Changes in quaternary structure in the signaling mechanisms of PAS domains

Abstract

FixL from Bradyrhizobium japonicum is a PAS sensor protein in which two PAS domains covalently linked to a histidine kinase domain are responsible for regulating nitrogen fixation in an oxygen-dependent manner. The more C-terminal PAS domain, denoted bjFixLH, contains a heme cofactor that binds diatomic molecules such as carbon monoxide and oxygen and regulates the activity of the FixL histidine kinase as part of a two-component signaling system. We present the structures of ferric, deoxy, and carbon monoxide-bound bjFixLH in a new space group ( P1) and at resolutions (1.5-1.8 A) higher than the resolutions of those previously obtained. Interestingly, bjFixLH can form two different dimers (in P1 and R32 crystal forms) in the same crystallization solution, where the monomers in one dimer are rotated approximately 175 degrees relative to the second. This suggests that PAS monomers are plastic and that two quite distinct quaternary structures are closely similar in free energy. We use screw rotation analysis to carry out a quantitative pairwise comparison of PAS quaternary structures, which identifies five different relative orientations adopted by isolated PAS monomers. We conclude that PAS monomer arrangement is context-dependent and could differ depending on whether the PAS domains are isolated or are part of a full-length protein. Structurally homologous residues comprise a conserved dimer interface. Using network analysis, we find that the architecture of the PAS dimer interface is continuous rather than modular; the network of residues comprising the interface is strongly connected. A continuous dimer interface is consistent with the low dimer-monomer dissociation equilibrium constant. Finally, we quantitate quaternary structural changes induced by carbon monoxide binding to a bjFixLH dimer, in which monomers rotate by up to approximately 2 degrees relative to each other. We relate these changes to those in other dimeric PAS domains and discuss the role of quaternary structural changes in the signaling mechanisms of PAS sensor proteins.

Figure 1. Ribbon diagram of the structure of deoxy bjFixLH in the P1 crystal form

P1AB and P1CD dimers are shown in yellow and blue, respectively. Secondary structure elements are labeled on the P1B monomer.

Figure 2. Intra- and inter-unit cell contacts between bjFixLH dimers

The number of contacts made by residues in each monomer of (A) P1AB, (B) P1CD, (C) C2AB, (D) R32, (E) ecDOSH, (F) smFixLH, (G) bsYtvA-LOV, (H) avNifL, and (I) crPhot-LOV1 are colored according to the color scale bar. Conserved dimer interface residues are labeled by residue type and number.

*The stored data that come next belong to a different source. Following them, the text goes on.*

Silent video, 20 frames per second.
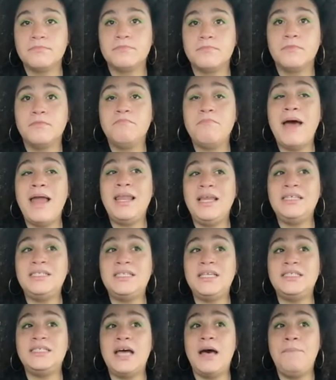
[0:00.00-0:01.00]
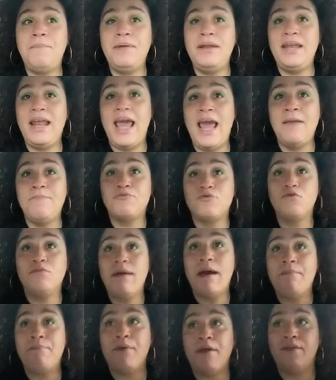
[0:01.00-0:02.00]
My lease is up in April, my
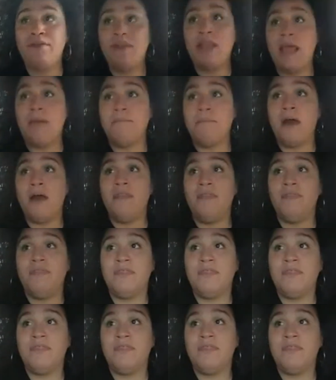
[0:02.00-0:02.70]
birthday month.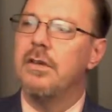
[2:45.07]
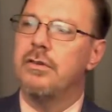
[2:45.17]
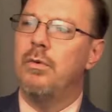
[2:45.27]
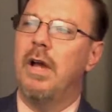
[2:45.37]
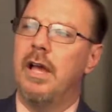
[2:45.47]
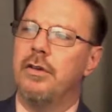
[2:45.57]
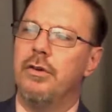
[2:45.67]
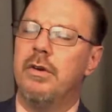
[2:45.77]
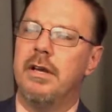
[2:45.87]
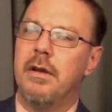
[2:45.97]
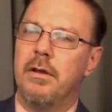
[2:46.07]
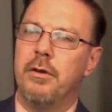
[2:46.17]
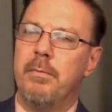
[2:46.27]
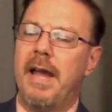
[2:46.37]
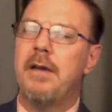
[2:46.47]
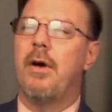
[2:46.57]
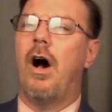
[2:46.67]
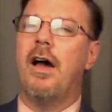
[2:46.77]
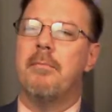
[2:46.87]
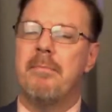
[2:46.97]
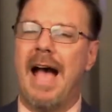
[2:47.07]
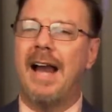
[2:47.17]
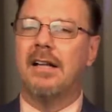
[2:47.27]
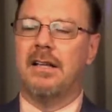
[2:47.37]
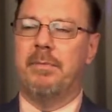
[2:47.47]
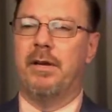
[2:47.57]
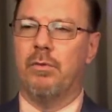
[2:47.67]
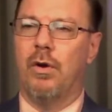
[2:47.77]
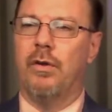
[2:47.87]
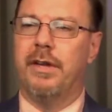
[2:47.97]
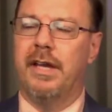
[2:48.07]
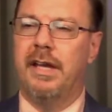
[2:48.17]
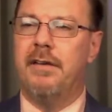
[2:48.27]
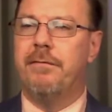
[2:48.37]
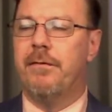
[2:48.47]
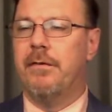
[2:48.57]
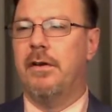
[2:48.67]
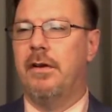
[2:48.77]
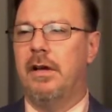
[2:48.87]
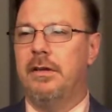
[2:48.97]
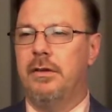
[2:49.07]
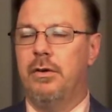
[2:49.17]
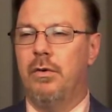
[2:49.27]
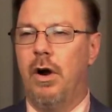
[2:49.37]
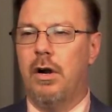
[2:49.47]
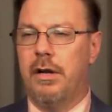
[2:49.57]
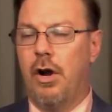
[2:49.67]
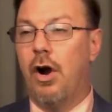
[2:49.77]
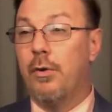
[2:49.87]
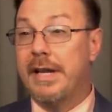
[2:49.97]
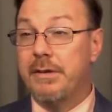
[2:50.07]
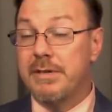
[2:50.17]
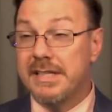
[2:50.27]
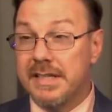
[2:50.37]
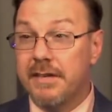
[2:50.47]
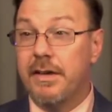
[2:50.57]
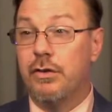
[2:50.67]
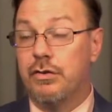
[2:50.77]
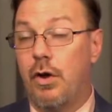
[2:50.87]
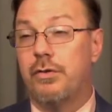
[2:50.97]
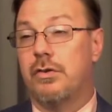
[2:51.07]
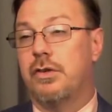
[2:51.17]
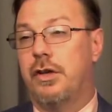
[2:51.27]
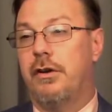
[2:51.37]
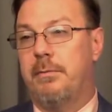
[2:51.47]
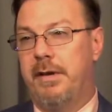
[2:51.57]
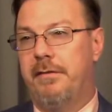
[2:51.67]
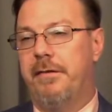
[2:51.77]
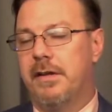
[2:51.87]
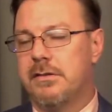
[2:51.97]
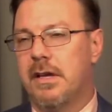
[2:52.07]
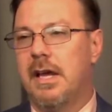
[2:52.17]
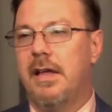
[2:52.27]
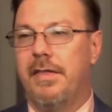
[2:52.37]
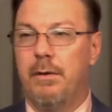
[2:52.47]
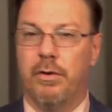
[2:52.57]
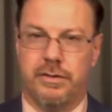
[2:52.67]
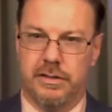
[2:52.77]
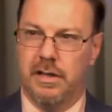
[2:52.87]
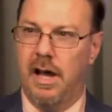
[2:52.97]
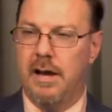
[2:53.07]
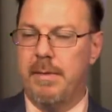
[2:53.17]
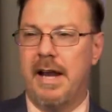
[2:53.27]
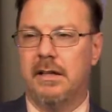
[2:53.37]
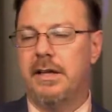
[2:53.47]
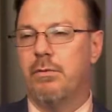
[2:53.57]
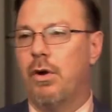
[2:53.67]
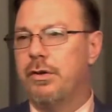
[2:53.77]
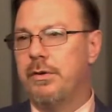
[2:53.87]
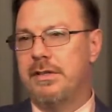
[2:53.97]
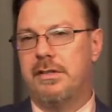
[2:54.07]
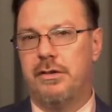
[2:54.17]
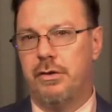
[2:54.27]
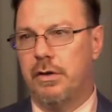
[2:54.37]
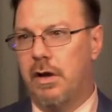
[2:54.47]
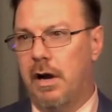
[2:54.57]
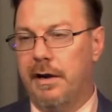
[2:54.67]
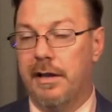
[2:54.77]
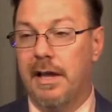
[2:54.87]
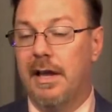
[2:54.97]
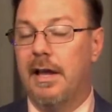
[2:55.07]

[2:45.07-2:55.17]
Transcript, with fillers: So you can you may automatically be enrolled if you are already receiving Social Security benefits. They will just automatically enroll you and send you a card.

Figure 3. Structure-based sequence alignment of PAS domains

PAS sensor domain sequences were aligned using Dali (59) then manually adjusted to best align secondary structure elements. Residues that have greater than 50% of their surface area buried (as calculated using PISA) at the dimer interface are denoted in red. Residues in italics indicate those for which the structure is unknown. Purple bars and asterisks indicate residues in the conserved dimer interface. Non-crystallographic dimers: bjFixLH (P1AB, P1CD, and C2), ecDOSH, bsYtvA-LOV and avNifL. Crystallographic dimers: bjFixLH (R32), smFixLH, and crPhot-LOV1.

Figure 4. Contact map for the intra-dimer interface of bjFixLH dimers

The Cα-atoms for residues making specific contacts with residues within the same or neighboring monomer were mapped onto their respective ribbon structures and are shown as spheres. Cα-atoms from chain A of P1AB, C2AB, and R32 and from chain C of P1CD are shown as blue spheres. Cα-atoms from chain B of P1AB, C2AB, and R32 and from chain D of P1CD are shown as yellow spheres. Contacts are shown between two side-chain atoms (solid line), between a side-chain and main chain atom (dottedline) and between two residues involving both side chain-side chain and side chain-main chain interactions (thick solid line). Conserved dimer interface residues are underlined.